# Eclipse - Deutsche + Englische Rechtschreibprüfung



## MitchGilliam (4. Jun 2008)

Hi Leute,

ich hab mich nun mit Eclipse abgefunden. Eine Sache geht mir jedoch gehörig auf den Keks:
Er prüft ja in den Kommentaren meine Rechtschreibung, was auch eine feine Sache ist. Nur "leider" kommentiere ich in Deutsch, so das ca. 90% meine Kommentare orange unterstrichen sind.

Wie kann man das umstellen?

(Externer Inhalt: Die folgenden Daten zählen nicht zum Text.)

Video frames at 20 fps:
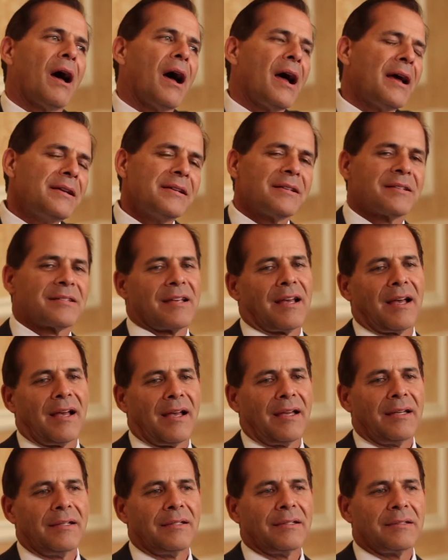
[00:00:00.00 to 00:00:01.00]
I
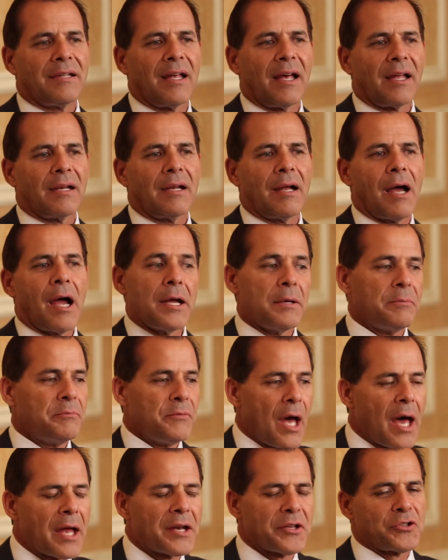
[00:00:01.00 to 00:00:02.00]
decide that I
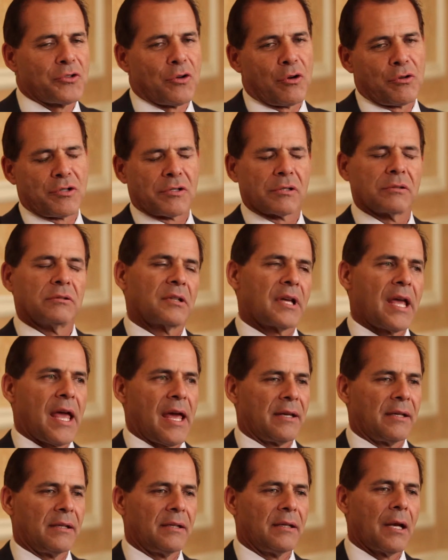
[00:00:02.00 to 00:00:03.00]
am not a surgical
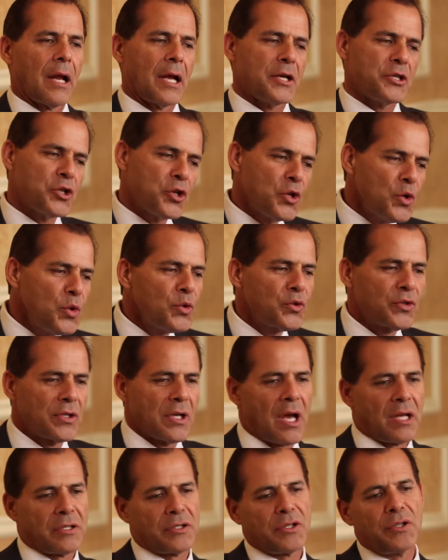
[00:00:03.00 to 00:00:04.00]
candidate. I choose
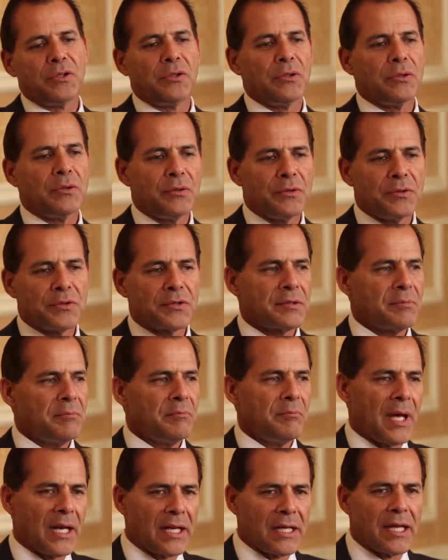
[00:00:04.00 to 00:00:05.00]
not to use
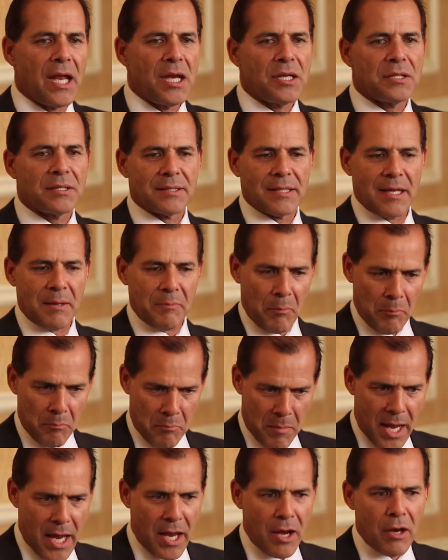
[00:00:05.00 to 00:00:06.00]
medications that
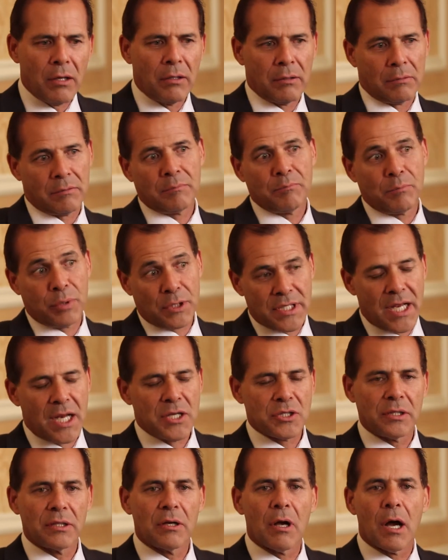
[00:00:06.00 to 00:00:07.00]
may
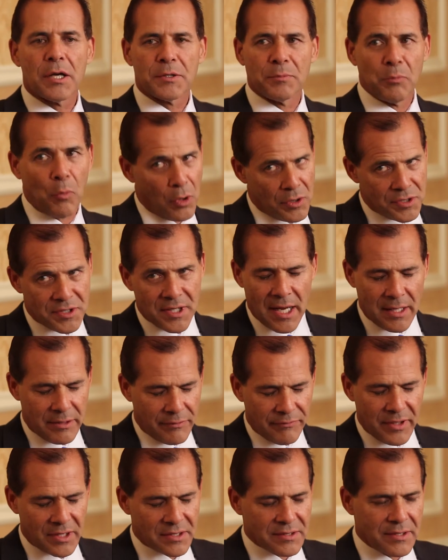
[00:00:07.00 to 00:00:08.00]
potentially cause more side
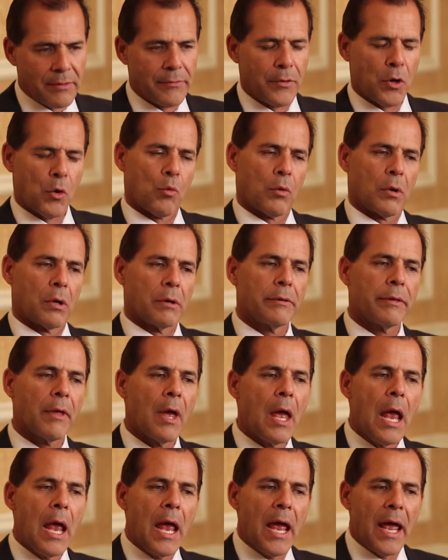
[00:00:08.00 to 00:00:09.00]
effects than they're worth. Mm-hmm.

Zur Not auch abstellen?

Dankäschön
Christian


----------



## ARadauer (4. Jun 2008)

Preferences -> General -> Editors -> Text Editors- >Spelling


----------



## puck (12. Aug 2008)

Hallo zusammen,
ich habe das gleiche Problem. Nur bei mir gibt es hier kein "Spellchecker". Im Config-Dialog erscheint nur ein Häkchen und die lakonische Meldung "the selected spelling engine does not exist".
Wenn das Häckchen wegnehme, wird die Rechtschreib-Prüfung ausgeschaltet. Welches Plugin muss ich noch installieren?

Gruss Christian


----------



## maki (12. Aug 2008)

> Er prüft ja in den Kommentaren meine Rechtschreibung, was auch eine feine Sache ist. Nur "leider" kommentiere ich in Deutsch, so das ca. 90% meine Kommentare orange unterstrichen sind.
> 
> Wie kann man das umstellen? Zur Not auch abstellen?


Englisch schreiben


----------